Son günlerde yetenekleri sorgulanan tek örgüt BM değil. Pek çok farklı örgütün yanı sıra Avrupa Birliği gibi ulusüstü bir örgütün sistemi dahi eleştirilere maruz kalıyor. Üstelik bu eleştiriler, yalnızca dışarıdan değil Avrupa Parlamentosu’nun ve AB üyesi bazı devletlerin bizzat kendisinden geliyor. İspanya, Belçika, Portekiz gibi birçok devletin karar alıcıları, İsrail’in suçlarına ortak olunmaması gerektiğine yönelik açıklamalar yapıyor. AB, Filistin meselesinde ‘birlik’ olamıyor.
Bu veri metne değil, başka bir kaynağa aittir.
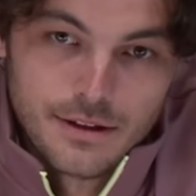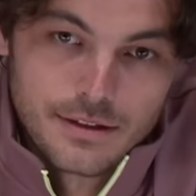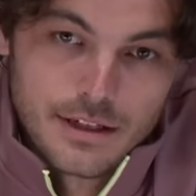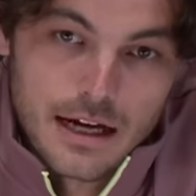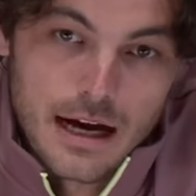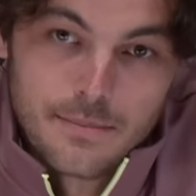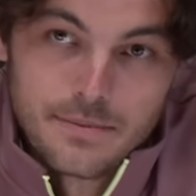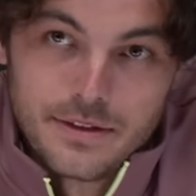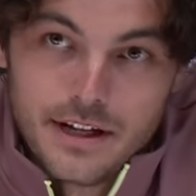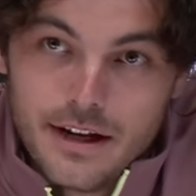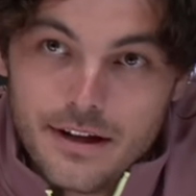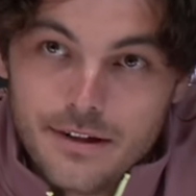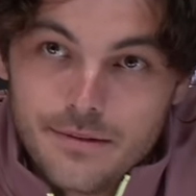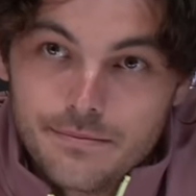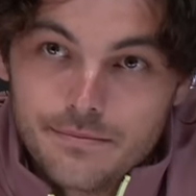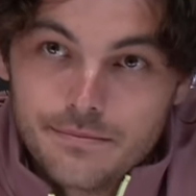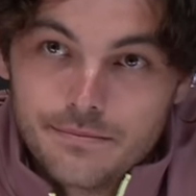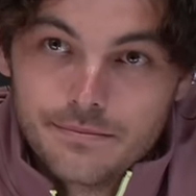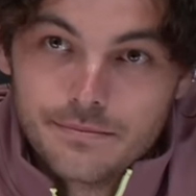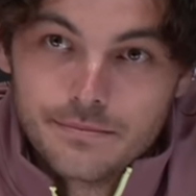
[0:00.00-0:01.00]
top
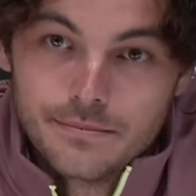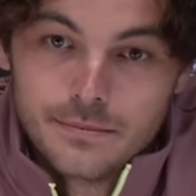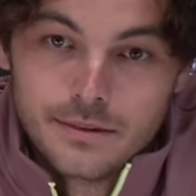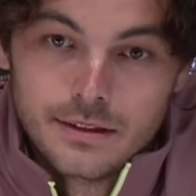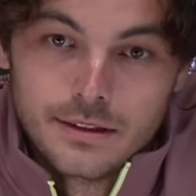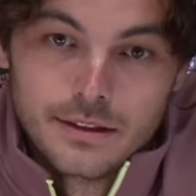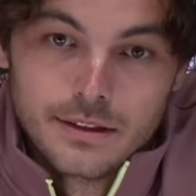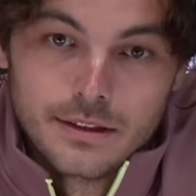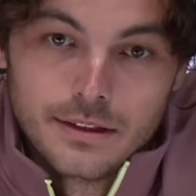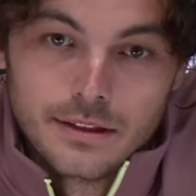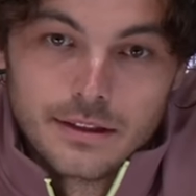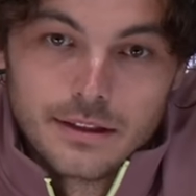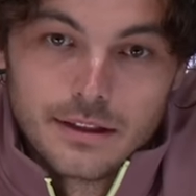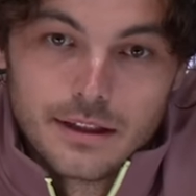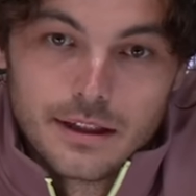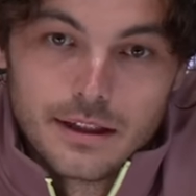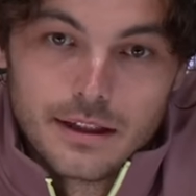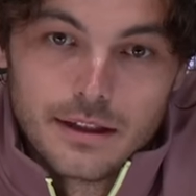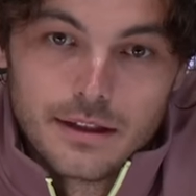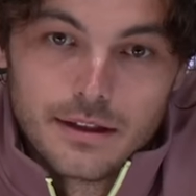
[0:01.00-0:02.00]
10
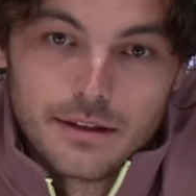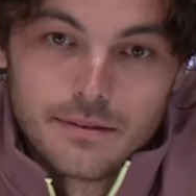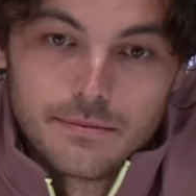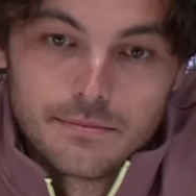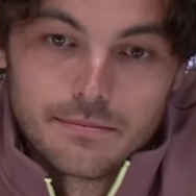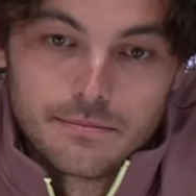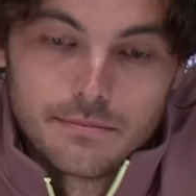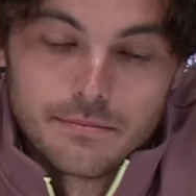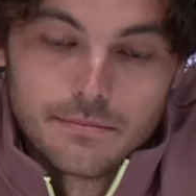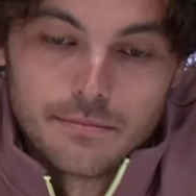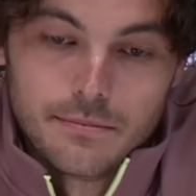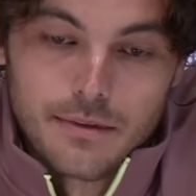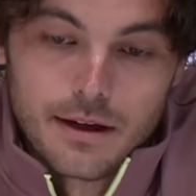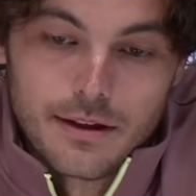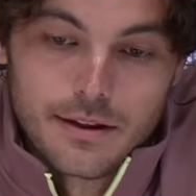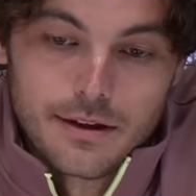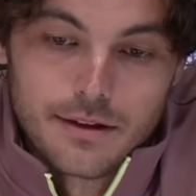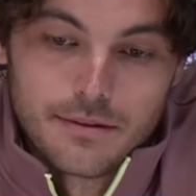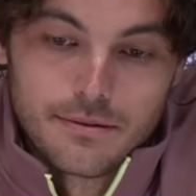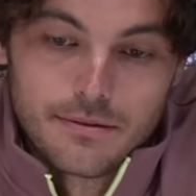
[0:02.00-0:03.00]

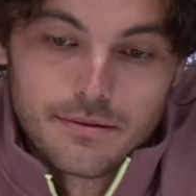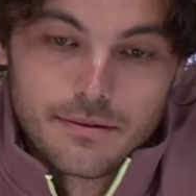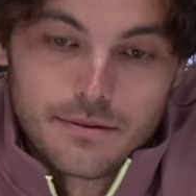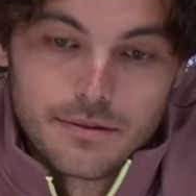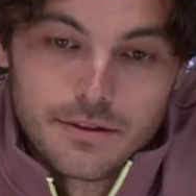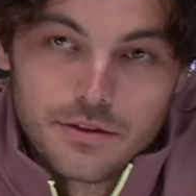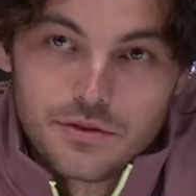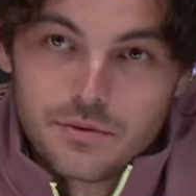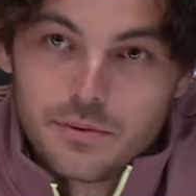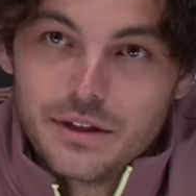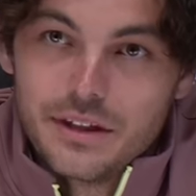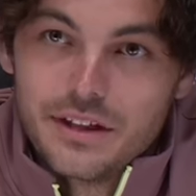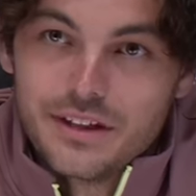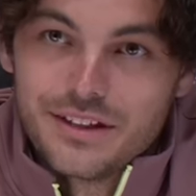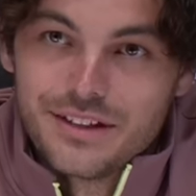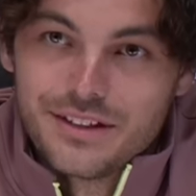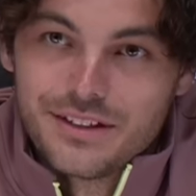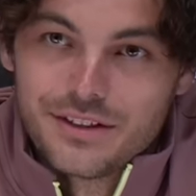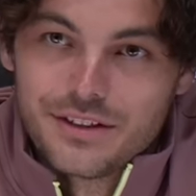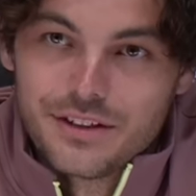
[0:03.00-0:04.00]
I think this
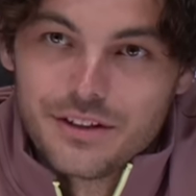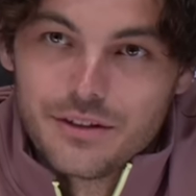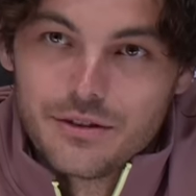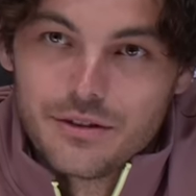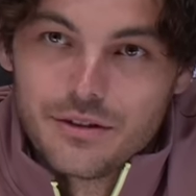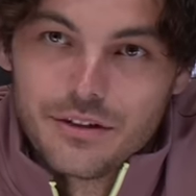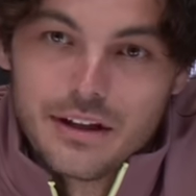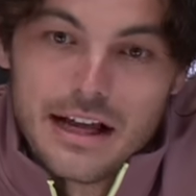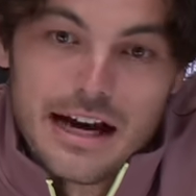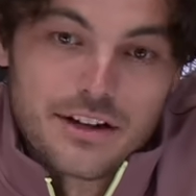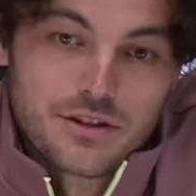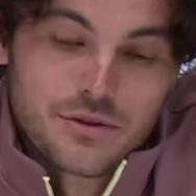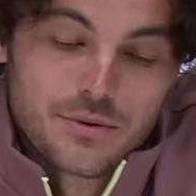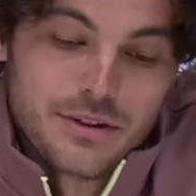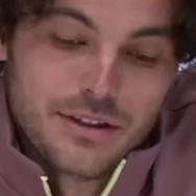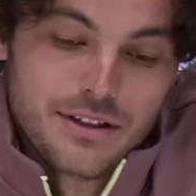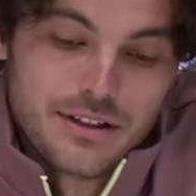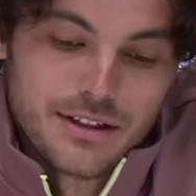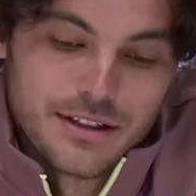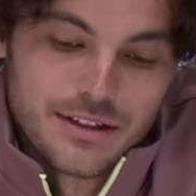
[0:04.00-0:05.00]
week, and so, or last
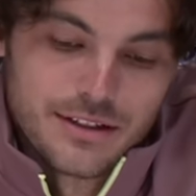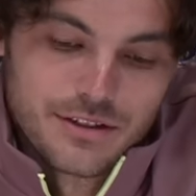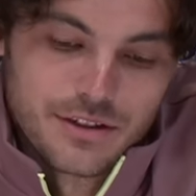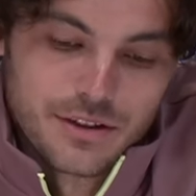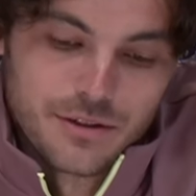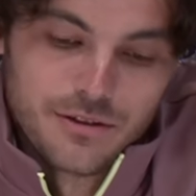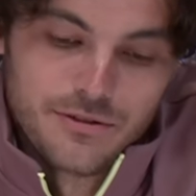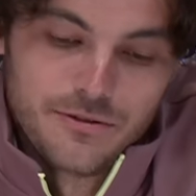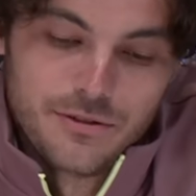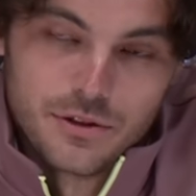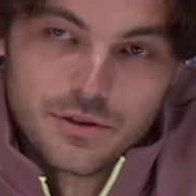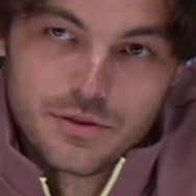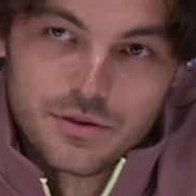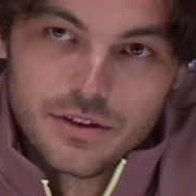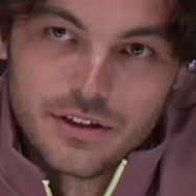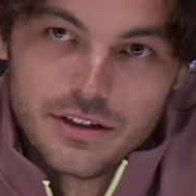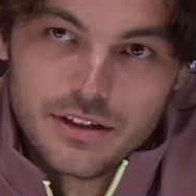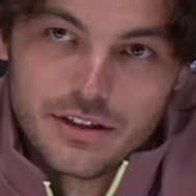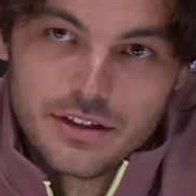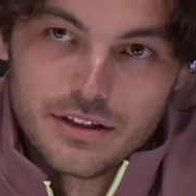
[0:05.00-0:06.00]
week, and so it feels
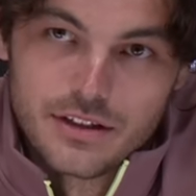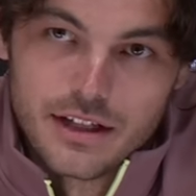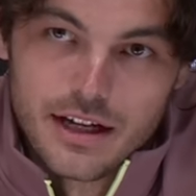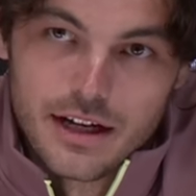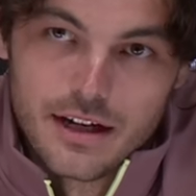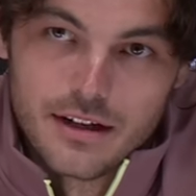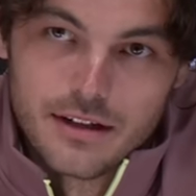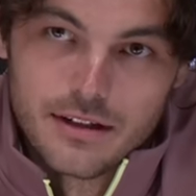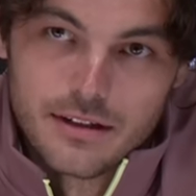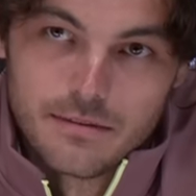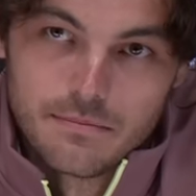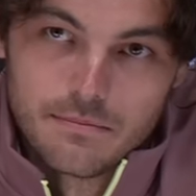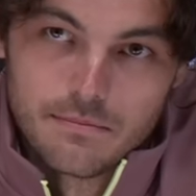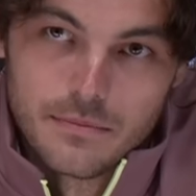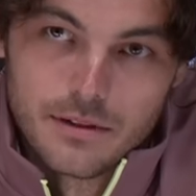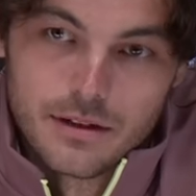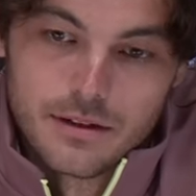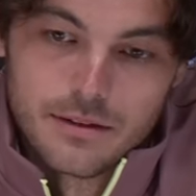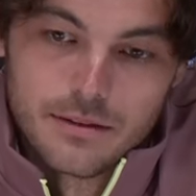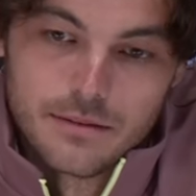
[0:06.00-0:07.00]
really good to kind
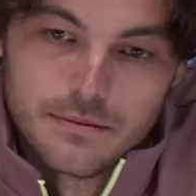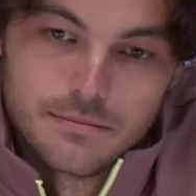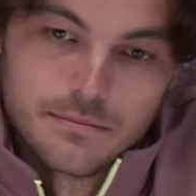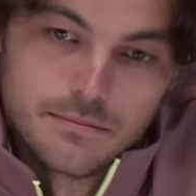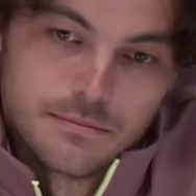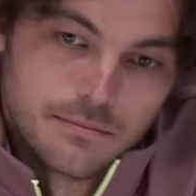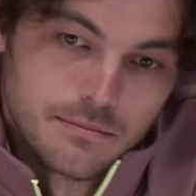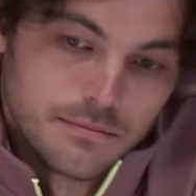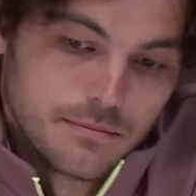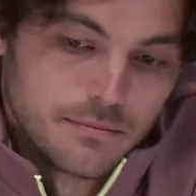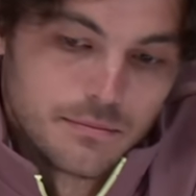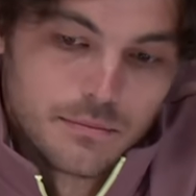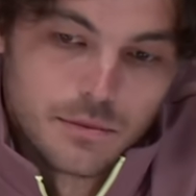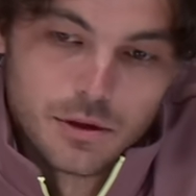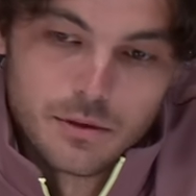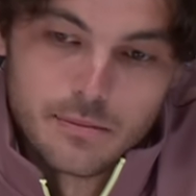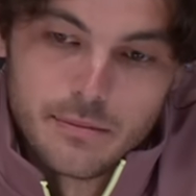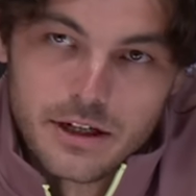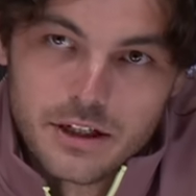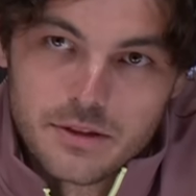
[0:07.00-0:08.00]
of
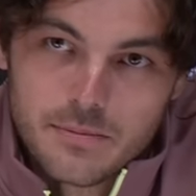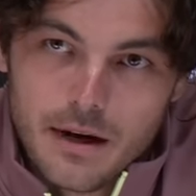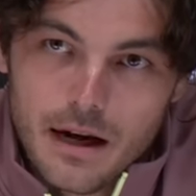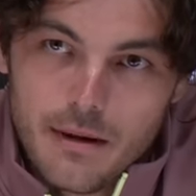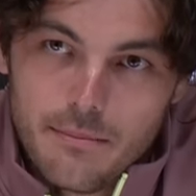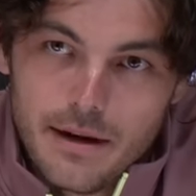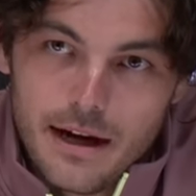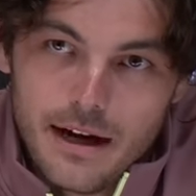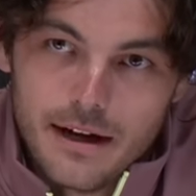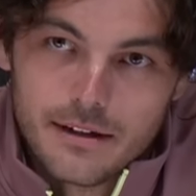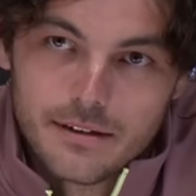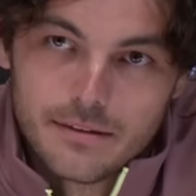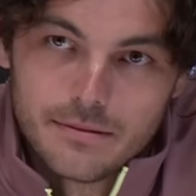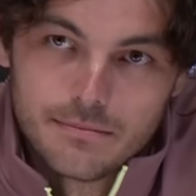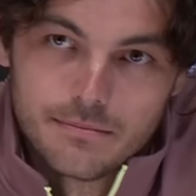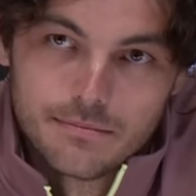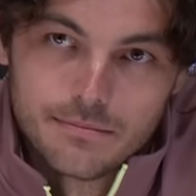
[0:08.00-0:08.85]
earn my spot back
İsrail-Filistin savaşının geldiği bu son noktanın, birçok insana ve karar alıcıya yeniden düşündürdüğü uluslararası örgütlerin etkili olamaması sorunu, yakın tarihe bakmayı da zorunlu kılıyor. Nitekim 1815’te başlayıp 1919’da sonlanan ‘Büyük Devletler’ sisteminin hemen ardından bugün de içinde bulunduğumuz ‘Uluslararası Örgütler’ sistemi, Milletler Cemiyeti’nin kurulmasıyla başladı. Bu bakımdan BM’yi ya da başka bir örgütü tek başına değerlendirmek, bütünü görmek noktasında nakıs kalabilir. Dolayısıyla MC’nin başarısızlıkları ve nihayet çöküşü, esasında bu sistemin en büyük çatırdamalarındandı. Bu duruma BM’nin başarısızlıklarını da eklediğimizde ciddi bir sistemsel kriz görülüyor. BM’nin içerisinde bulunduğu ve neden olduğu tüm sorunların anlaşılmasında ve öngörülmesinde MC süreci ve akıbeti iyi bir vizyon sunabilir.